Höhere Gewalt bezeichnet ein von außen einwirkendes, unvorhersehbares Ereignis, das sich auch mit zumutbarer Sorgfalt nicht abwenden lässt - etwa eine Naturkatastrophe oder ein vergleichbares außergewöhnliches Geschehen. Der Begriff spielt im Reiserecht und in der Reiseversicherung eine Rolle, wird aber unterschiedlich behandelt.
Wichtig ist die Unterscheidung zwischen reiserechtlichen Folgen und dem Versicherungsschutz. Ob höhere Gewalt im Einzelfall einen Leistungsanspruch auslöst, hängt vom gewählten Tarif und seinen AVB ab. Eine bloß allgemeine Lage am Zielort - etwa eine angespannte Sicherheitssituation oder eine Reisewarnung - ist für sich genommen meist kein individueller Leistungsfall in der Reiserücktrittsversicherung. Versichert sind dort in der Regel personenbezogene Gründe, die die Reise unzumutbar machen.

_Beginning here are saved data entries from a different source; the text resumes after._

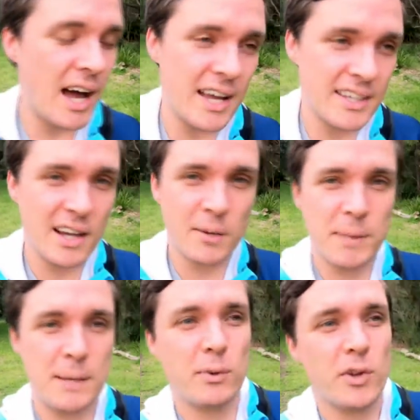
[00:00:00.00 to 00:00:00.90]
young
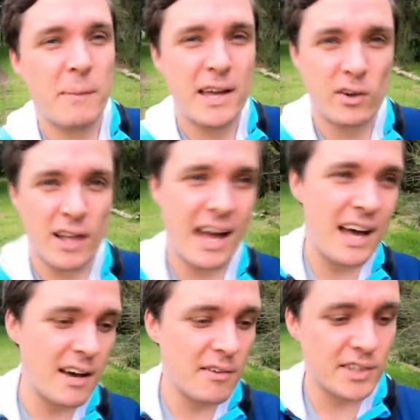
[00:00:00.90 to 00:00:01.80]
people that may not
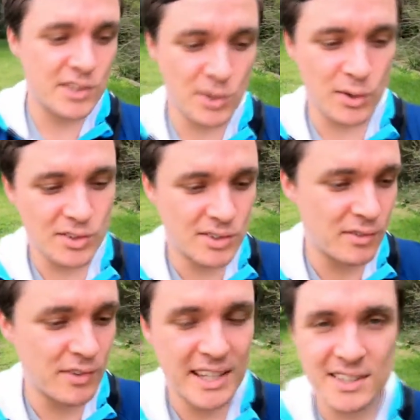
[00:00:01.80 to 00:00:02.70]
have the sorts
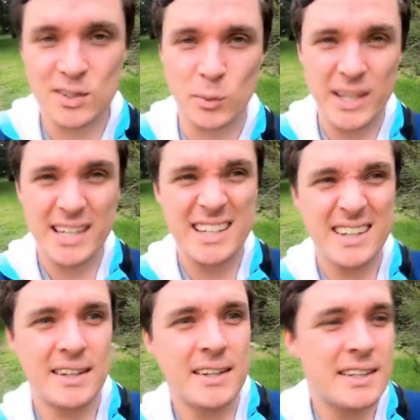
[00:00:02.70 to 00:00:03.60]
of things that we
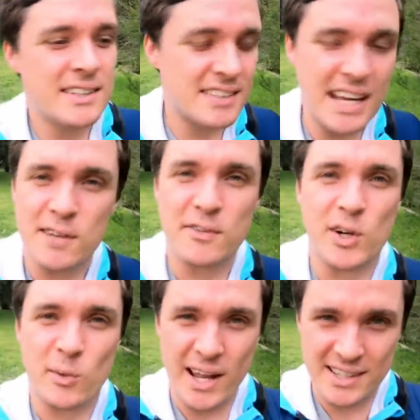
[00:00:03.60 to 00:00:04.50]
take for
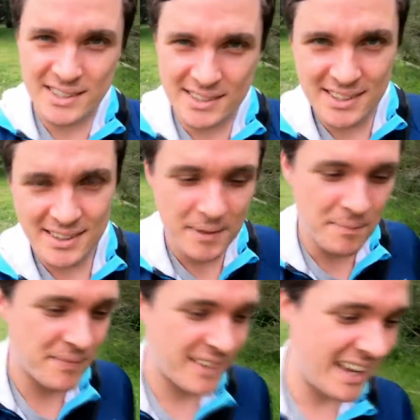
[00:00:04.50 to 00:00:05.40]
granted,
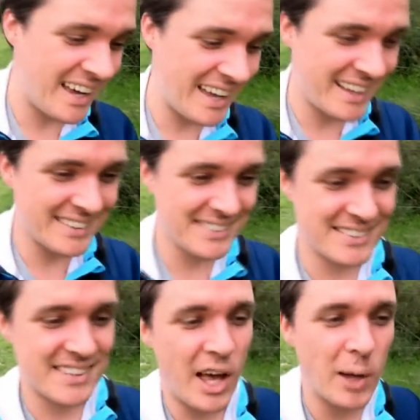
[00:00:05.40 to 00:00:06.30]
and
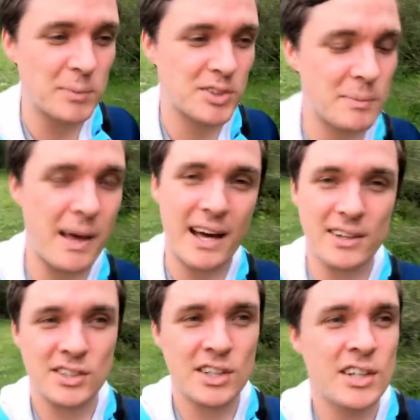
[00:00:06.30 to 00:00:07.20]
helps them
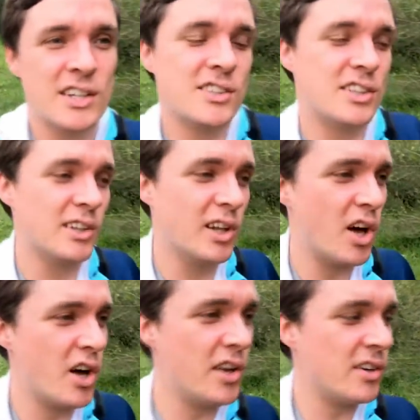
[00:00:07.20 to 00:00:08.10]
out to
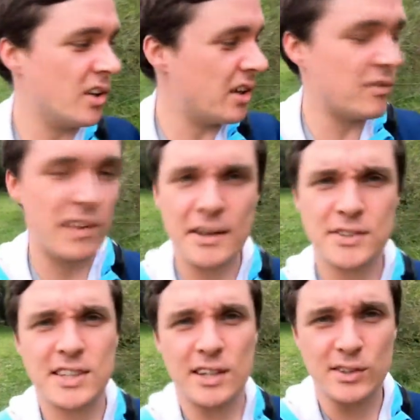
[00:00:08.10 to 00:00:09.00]
learn a lot of life
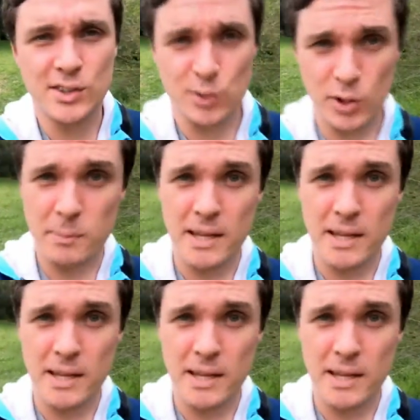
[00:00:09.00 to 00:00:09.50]
skills through theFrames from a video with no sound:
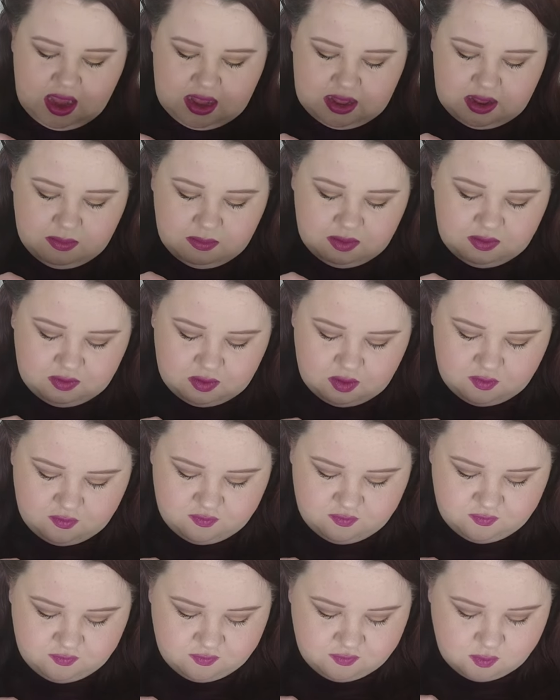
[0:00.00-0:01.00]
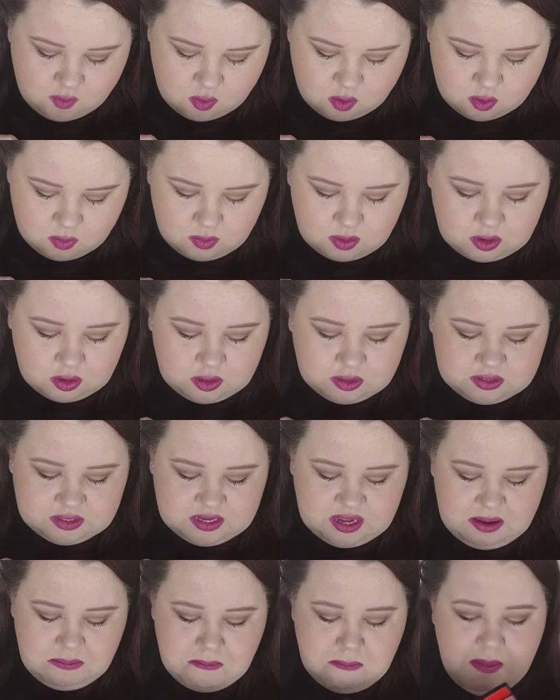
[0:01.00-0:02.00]
and then we've got four what looks
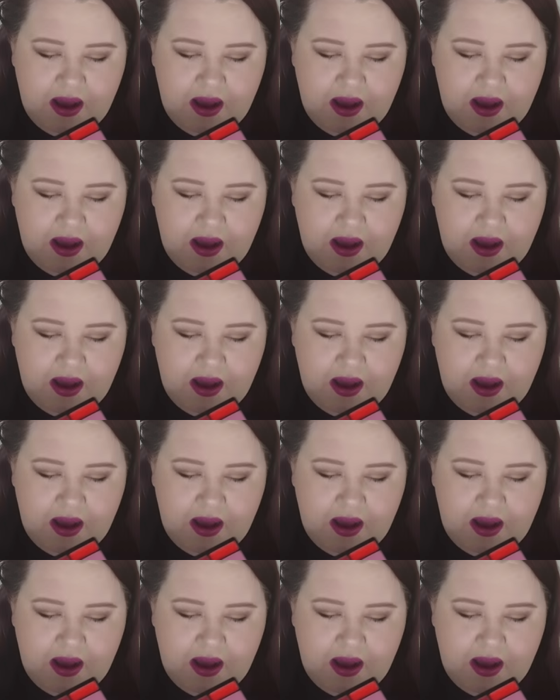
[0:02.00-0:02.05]
likeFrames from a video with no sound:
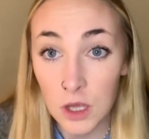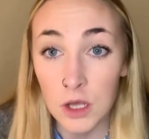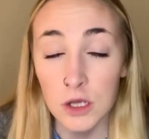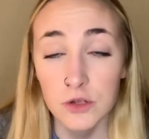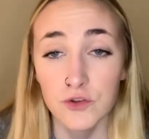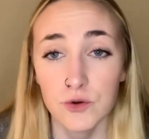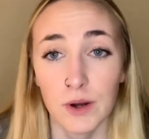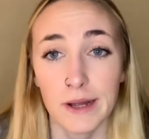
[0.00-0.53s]

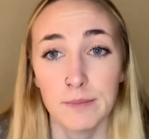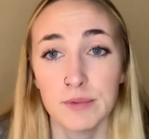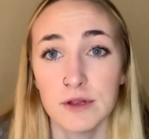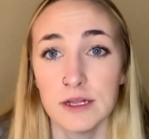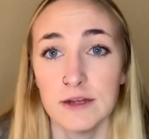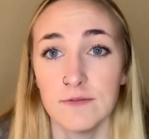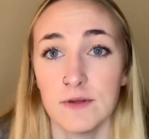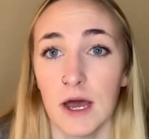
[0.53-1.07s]
So I
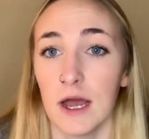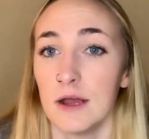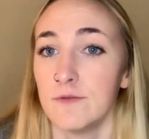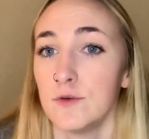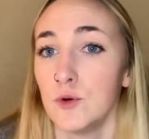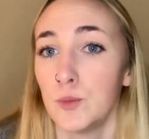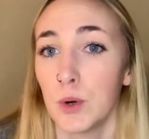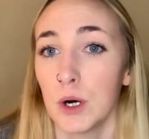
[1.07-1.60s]
believe that if
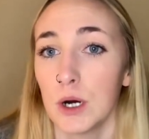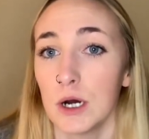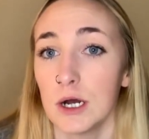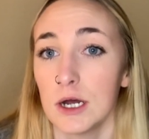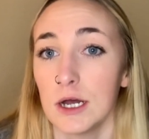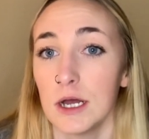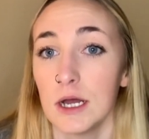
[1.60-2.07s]
you put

Wer von einem Ereignis betroffen ist, sollte zunächst prüfen, welche Rechte gegenüber dem Veranstalter bestehen, und parallel in die Versicherungsbedingungen schauen, ob der konkrete Fall erfasst ist. Da die Behandlung höherer Gewalt je nach Tarif variiert, gibt nur der Bedingungstext verbindlich Auskunft, ob und in welchem Umfang Schutz besteht.